Dissecting Genetic Variability in the COVID-19 Virus
Julie Hussin wasn’t thinking about taking on COVID-19 when she started looking at the data coming out of affected countries back in January. But this assistant professor of bioinformatics at the University of Montreal and Montreal Heart Institute couldn’t resist feeding her computers the data coming out on the virus’s genome as it crept its way across the globe.
Hussin’s group uses advanced research computing to answer biological questions. These days, they are looking for mutations in SARS-CoV-2, the virus that causes the disease called COVID-19. “We took all the sequences showing up every week and looked at how they mutated from one generation to the next and from one country to another,” says Hussin.
“It was only supposed to be a small project with my senior bioinformatician,” says Hussin. While China began reporting huge numbers and cases were showing up in Europe, “we realized that a ton of data on the virus’s genome was emerging and showing variability.” As population geneticists, that variability is their bread and butter.
When the first human was infected with the virus, it had a specific genome. That genome is composed of RNA (whereas the human genome is made of DNA) and codes for everything the virus can do. Upon entering the body, it hijacks the machinery of living cells and turns them into virus factories. When the virus replicates, random errors can slip into the genome. These mutations can be detrimental, beneficial or make no difference to how the virus functions, but they can give rise to new viral strains. Varying pressures inside humans and between people influence which individual viruses survive, replicate and are transmitted. Different strains may each have their own set of advantages.
“The virus’s genome codes specifically for proteins that allow it to enter the cell,” she says. The trick is to figure out which mutations impact its capacity to do that. Which mutations have a strong impact on the viral proteins? Which mutations are interfering with replication or transmission? Which genes need to act together to function?
As COVID-19 spread, the magnitude of what was happening dawned on Hussin’s team. “As scientists, we told ourselves we had to do something with the tools we have, even if we didn’t know if it would work,” she says. “Then we received funding and it just blew up from there,” adds Hussin.
Hussin’s students started applying existing methodologies to study the virus. Her bioinformaticians worked on building “data pipelines,” sequences of data-processing steps, to sort through the raw data.
Bioinformatics is a young and little-known discipline outside of scientific circles. While no-one on her team currently works at a lab bench, their work is key in the development of drug treatments and vaccines against COVID-19. With each coronavirus genome ranging around 30,000 bases in length, Hussin and her programming wizards couldn’t analyze the staggering amount of variation and relationships in the data without Calcul Québec and Compute Canada.
Calculations that take seconds with supercomputers would take hours in her lab’s office desktops. Those that take weeks would otherwise take months or even years. “Without Calcul Québec, we just wouldn’t be able to do this research on time,” she insists.

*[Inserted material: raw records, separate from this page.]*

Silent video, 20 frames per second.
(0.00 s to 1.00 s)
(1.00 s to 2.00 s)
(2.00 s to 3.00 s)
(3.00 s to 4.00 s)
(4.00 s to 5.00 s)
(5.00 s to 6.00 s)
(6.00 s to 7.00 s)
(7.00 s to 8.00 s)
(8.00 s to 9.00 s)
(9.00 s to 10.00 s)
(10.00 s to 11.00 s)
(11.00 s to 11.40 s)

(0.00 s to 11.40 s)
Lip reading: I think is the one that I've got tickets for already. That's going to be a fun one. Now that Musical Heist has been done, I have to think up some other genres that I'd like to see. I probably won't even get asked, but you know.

“We’re still in the collection phase,” says Hussin, “exploring the data as it comes in.” So far, her team has been working on the sequenced genomes of viral samples taken from infected people. What’s missing is the data about those people.
Consortiums of scientists are collecting all available data from those who have tested positive for COVID-19 in Quebec, Canada and around the world. They want to know their medical histories, if they were hospitalized, had complications and, of course, if they survived or not.

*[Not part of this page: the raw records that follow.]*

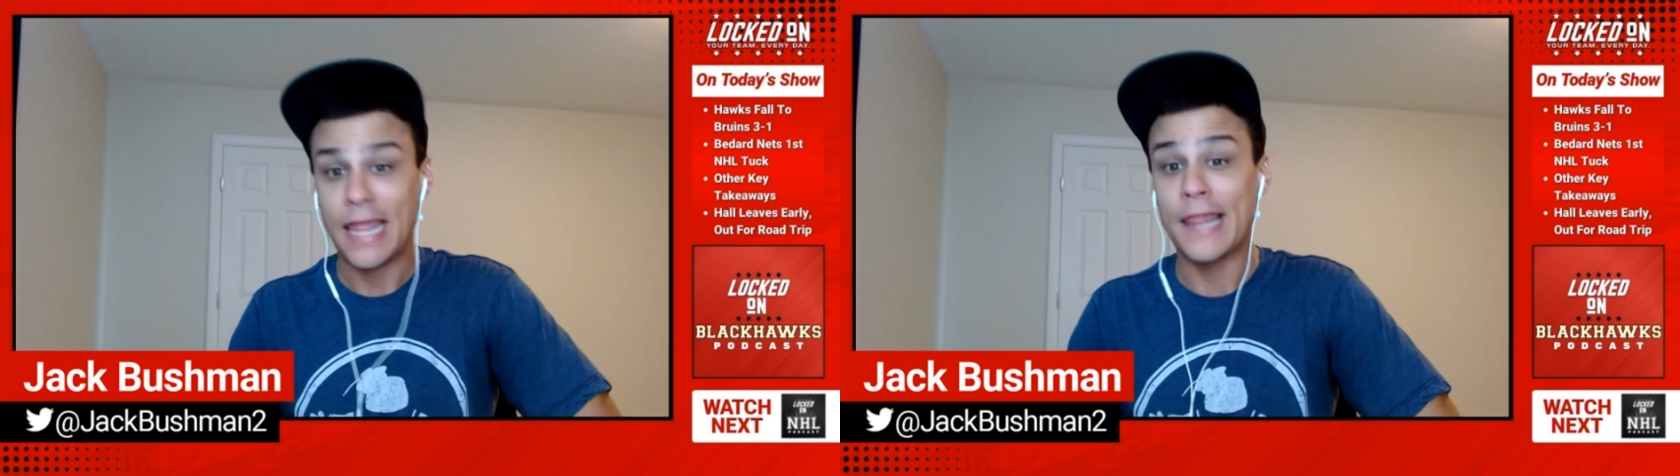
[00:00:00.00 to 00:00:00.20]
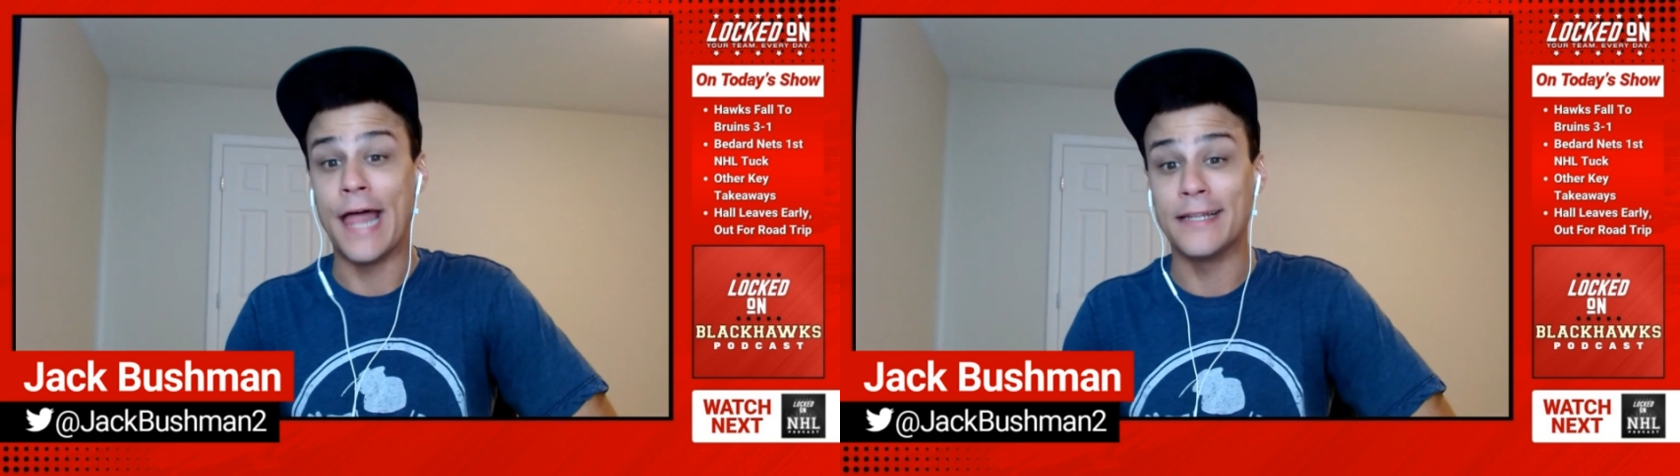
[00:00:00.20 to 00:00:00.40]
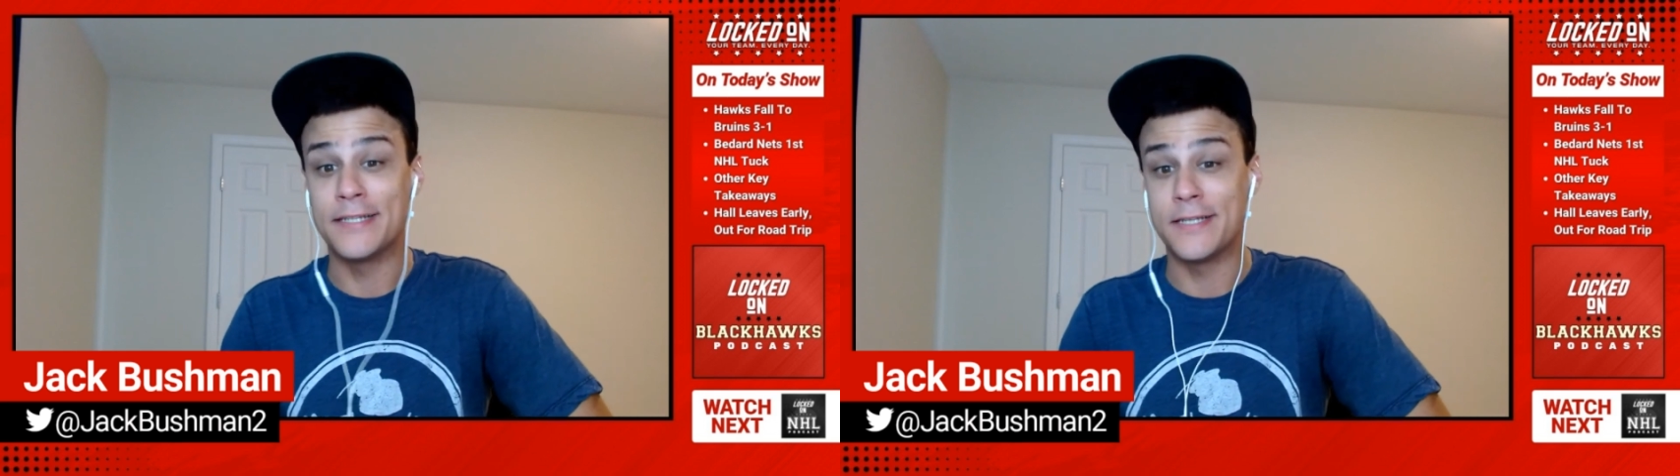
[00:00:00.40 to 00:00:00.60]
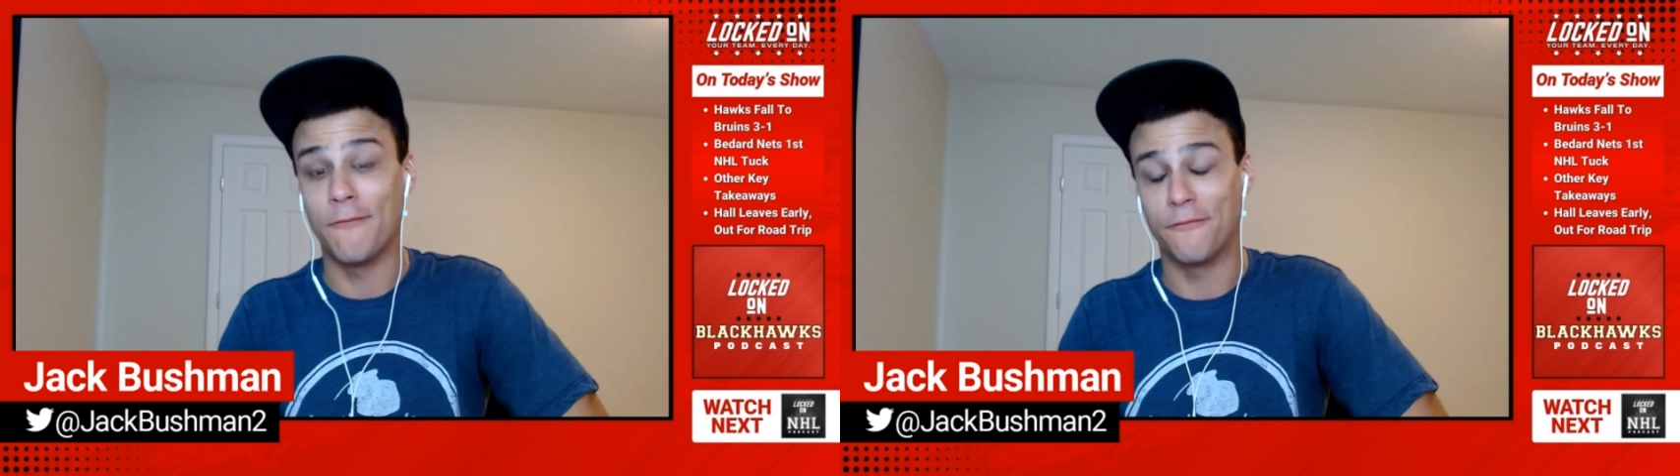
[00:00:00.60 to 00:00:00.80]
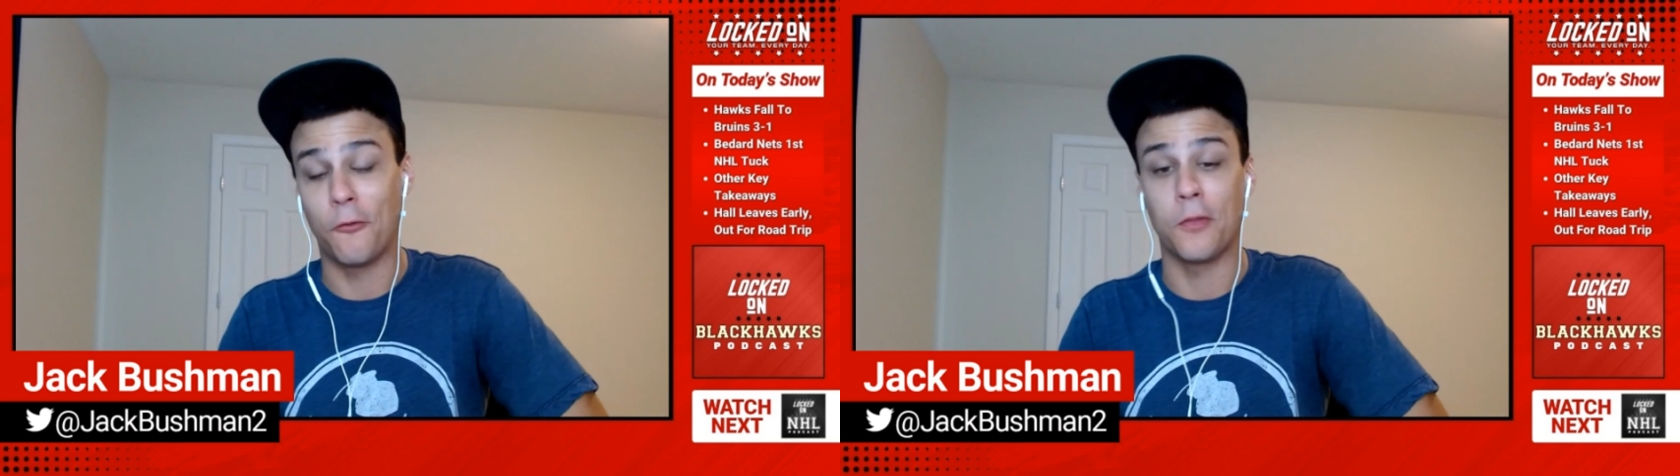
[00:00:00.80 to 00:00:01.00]
then
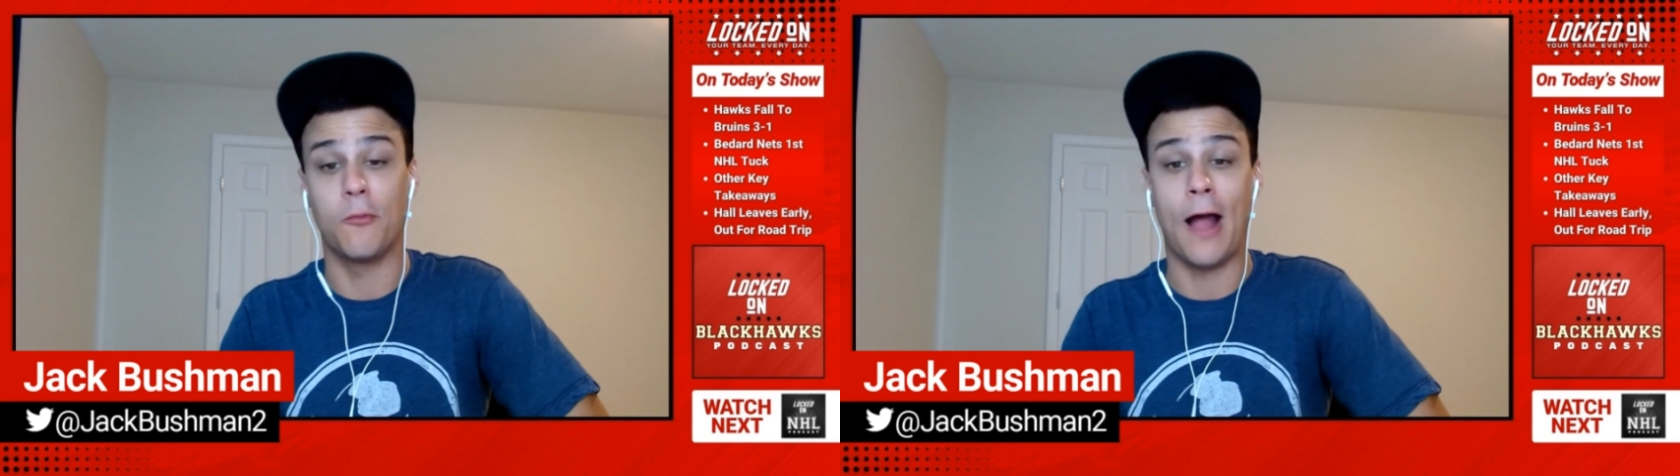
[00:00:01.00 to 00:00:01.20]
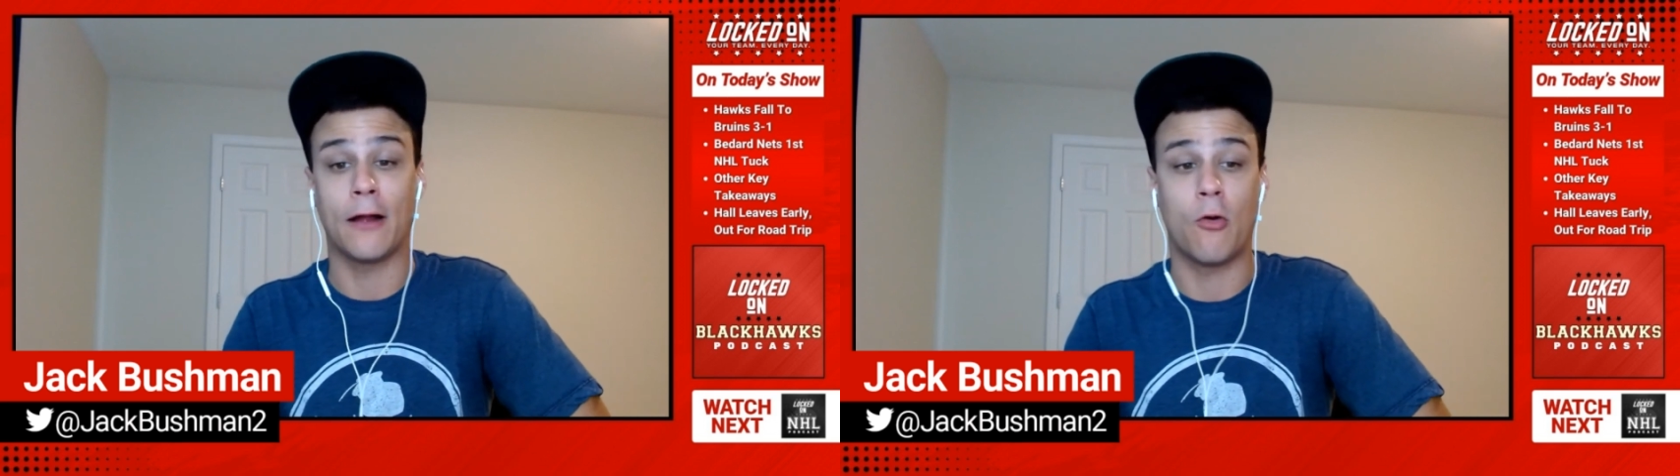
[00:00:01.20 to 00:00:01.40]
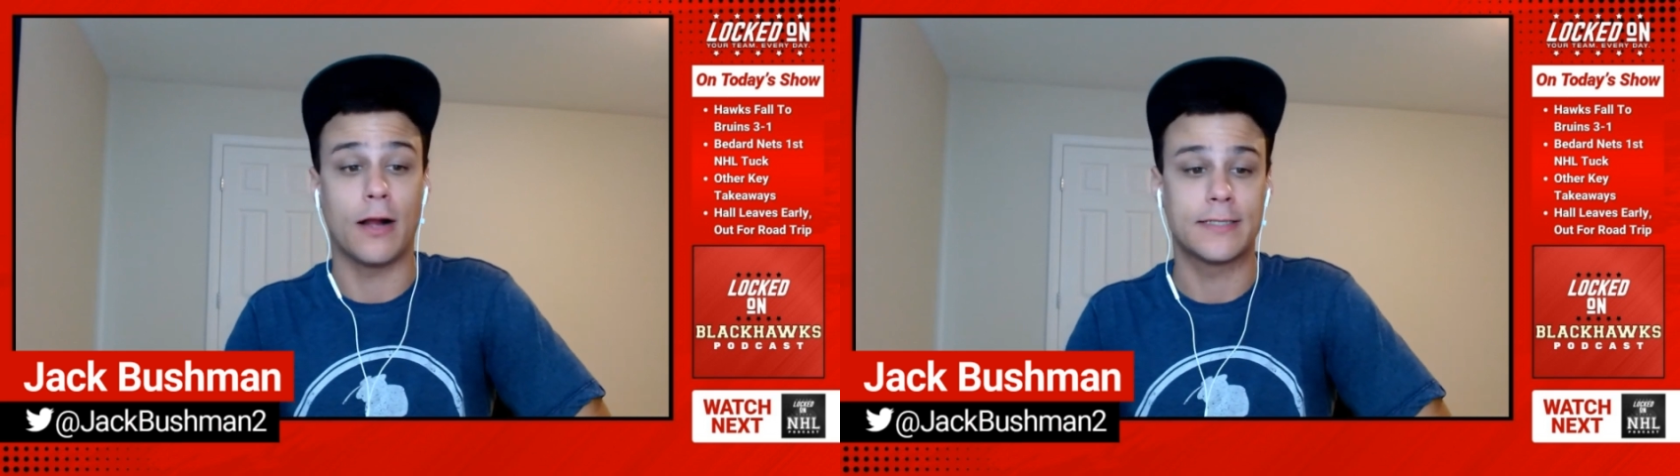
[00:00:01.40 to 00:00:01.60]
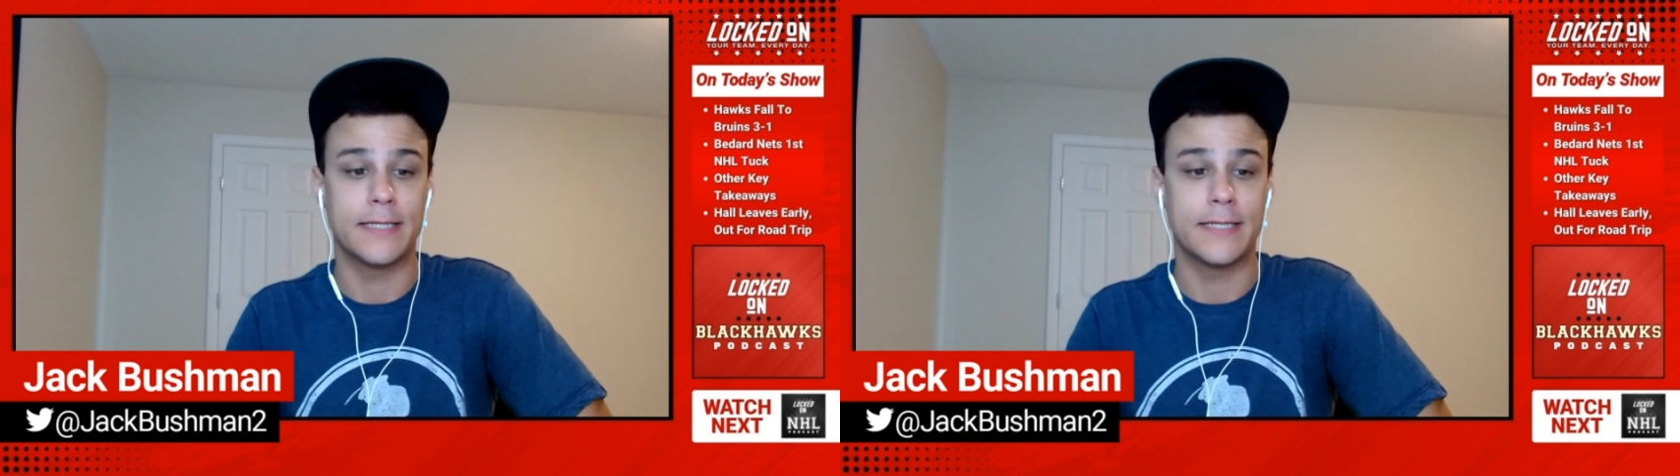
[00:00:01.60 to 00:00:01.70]
some for the Blackhawks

Advanced computing along with artificial intelligence tools being developed in partnership with Mila and funded by IVADO—the Institute for Data Valorization—are helping them set the stage for when the human data being collected comes along. Once they start analyzing the viral data alongside the human data, they may be able to identify a subset of patients infected by certain strains of SARS-CoV-2 who will respond to particular treatments.
“Of course,” says Hussin, “we hope there will be a treatment that works for the largest number of people.” But that’s rarely the case with complex diseases, which is why Hussin’s team continues to sharpen its tools and plan for the oncoming wave of data. “We want to be ready to dissect those different levels of variability,” says Hussin.